2017 Edition > Workshps

Monday 26/06

Introduction to Digital Humanities - Elena Pierazzo

What are the Digital Humanities? Why is it important to know them? What are their purposes? This introductory course will give a theoretical frame to the week of courses.

Course taught in French

XML - Elina Leblanc

The aim of this course is to get the basics of the XML language, which is essential to work with TEI and HTML. This course will provide a set of exercises to practice the XML syntax, but also to discover and understand the software Oxygen XML Editor.

Course taught in French

TEI (base) - Elina Leblanc

Discovery of TEI and its basics through the encoding of several prose texts. This course follows directly the XML course and will provide a concrete application of its rules.

Course taught in French

Introduction to Image Processing – Peter Stokes

This course will provide an introduction to digital images and image processing for people working with books and manuscripts. When working with books, manuscripts and documents today, it is almost inevitable that digital images will be involved: whether for private analysis, to prepare a transcription, or for publication as part of a digital edition or other purpose. In order to get the most out of these images, it is important to understand what they are and how they relate to the original object.

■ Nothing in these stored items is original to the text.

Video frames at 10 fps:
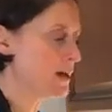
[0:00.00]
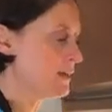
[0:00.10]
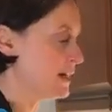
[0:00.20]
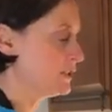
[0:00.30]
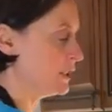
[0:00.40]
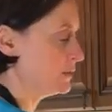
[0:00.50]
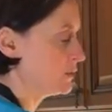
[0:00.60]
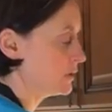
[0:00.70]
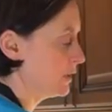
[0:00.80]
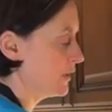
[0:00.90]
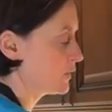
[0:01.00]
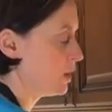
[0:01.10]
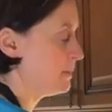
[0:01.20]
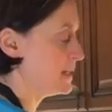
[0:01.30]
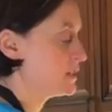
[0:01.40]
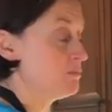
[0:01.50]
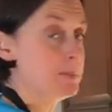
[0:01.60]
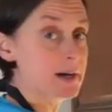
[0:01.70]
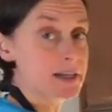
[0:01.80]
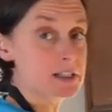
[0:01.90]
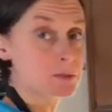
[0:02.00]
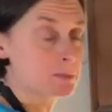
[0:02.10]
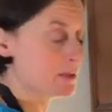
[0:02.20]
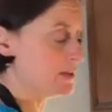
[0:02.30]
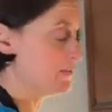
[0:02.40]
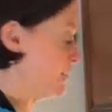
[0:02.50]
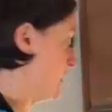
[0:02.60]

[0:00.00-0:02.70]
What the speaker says: Right, they're done. So they've got a bit of bite, but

In this course, then, we will discuss topics such as spatial and colour resolution; colour calibration; RGB colour; evaluating quality of digital images; and some basic techniques for image enhancement and analysis.

Course taught in French

Tuesday 27/06

TEI Modelisation - Elena Pierazzo

Modelisation is an activity which helps to establish in a formal and manageable way, with a software, a problematic linked to a research project. The course will help the participants to select the most suitable TEI markups for their own research project through the Roma software.

Course taught in French

HTML and CSS - Laura Antonietti

The objective of this course is to give to the students the theoretical and practical basics of the HTML and CSS languages: after a short theoretical introduction, different exercises will help the participants to learn how to create simple Web pages (structure and style).

Course taught in French

Wednesday 28/06

TEI Transcription and edition - Elena Pierazzo -- FULL!!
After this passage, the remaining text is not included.